MRI is the imaging technique of choice as of today. Both spin echo and gradient recall echo sequences are useful in demonstrating cavernous angiomas. However, gradient echo images have proven to be better than spin echo images (3). In the screening of family described above, the Gradient echo T2W images revealed more angiomas than the spin echo sequences. Contrast injection is usually not required.
MRI findings of cerebral cavernous angiomas are quite typical (4,5,6). On MRI they appear as popcorn-like, smoothly-circumscribed, well-delineated complex lesions. The core is formed by multiple foci of mixed signal intensities, which represents hemorrhage in various stages of evolution (7). A low-signal intensity hemosiderin ring that completely surrounds the lesion is a common finding. The low-signal intensity is more prominent or “blooms” on T2-weighted and gradient echo images.
The interspersed fibrous-containing elements demonstrate mild hypointensity on both T1- and T2-weighted images because they contain a combination of calcification and hemosiderin.
When multiple cavernous malformations are identified in one patient, a detailed neurologic family history should be sought to identify the mode of inheritance (3). MRI can then pick up such lesions in asymptomatic relatives during family screening. It is important to counsel the family members who are found to have these angiomas regarding the risk of hemorrhage and advise changes in their lifestyle.
At least the adult siblings may be screened by Axial GRE sequence to detect the angiomas.
Screening asymptomatic family members may raise cost issues. The insurance companies and government agencies may not reimburse these costs. This scenario would be different in different countries. However, if these siblings are screened only using Axial GRE, the cost and the time required in the MRI scanner may be minimized. This cost of screening may be worthwhile if asymptomatic carriers of the angiomas are detected.
- Liquori CL, Berg MJ, Siegel AM, et al. Mutations in a gene encoding a novel protein containing a phosphotyrosine-binding domain cause type 2 cerebral cavernous malformations. Am J Hum Genet Dec 2003;73(6):1459-64.
- Craig HD, Gunel M, Cepeda O, et al. Multilocus linkage identifies two new loci for a mendelian form of stroke, cerebral cavernous malformation, at 7p15-13 and 3q25.2-27. Hum Mol Genet Nov 1998;7(12):1851-8.
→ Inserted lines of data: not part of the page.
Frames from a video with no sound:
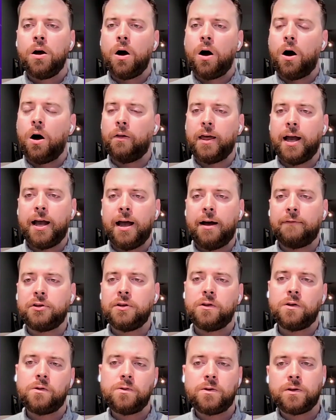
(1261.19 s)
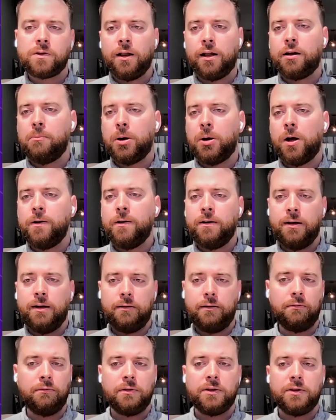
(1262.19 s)
All they have to do is click a button
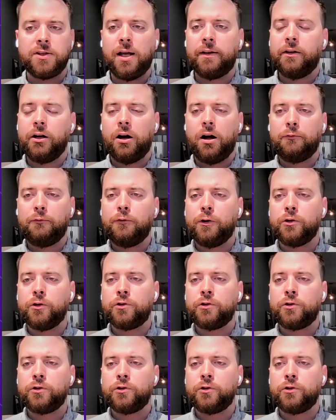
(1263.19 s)
and send it off for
- Brunereau L, Labauge P, Tournier-Lasserve, Laberge S, Levy C, Houtteville, J. Familial Form of Intracranial Cavernous Angioma: MR Imaging Findings in 51 Families. Radiology Jan 2000;214:209-216.
- Hallam DK, Russell EJ. Imaging of angiographically occult cerebral vascular malformations. Neuroimaging Clin N Am May 1998;8(2):323-47.
- Hauck EF, Barnett SL, White JA, Samson D. Symptomatic brainstem cavernomas. Neurosurgery Jan 2009;64(1):61-70; discussion 70-1.
- Ide C, De Coene B, Baudrez V. MR features of cavernous angioma. JBR-BTR Dec 2000;83(6):320.
- Novak V, Chowdhary A, Abduljalil A, et al. Venous cavernoma at 8 Tesla MRI. Magn Reson Imaging Nov 2003;21(9):1087-9.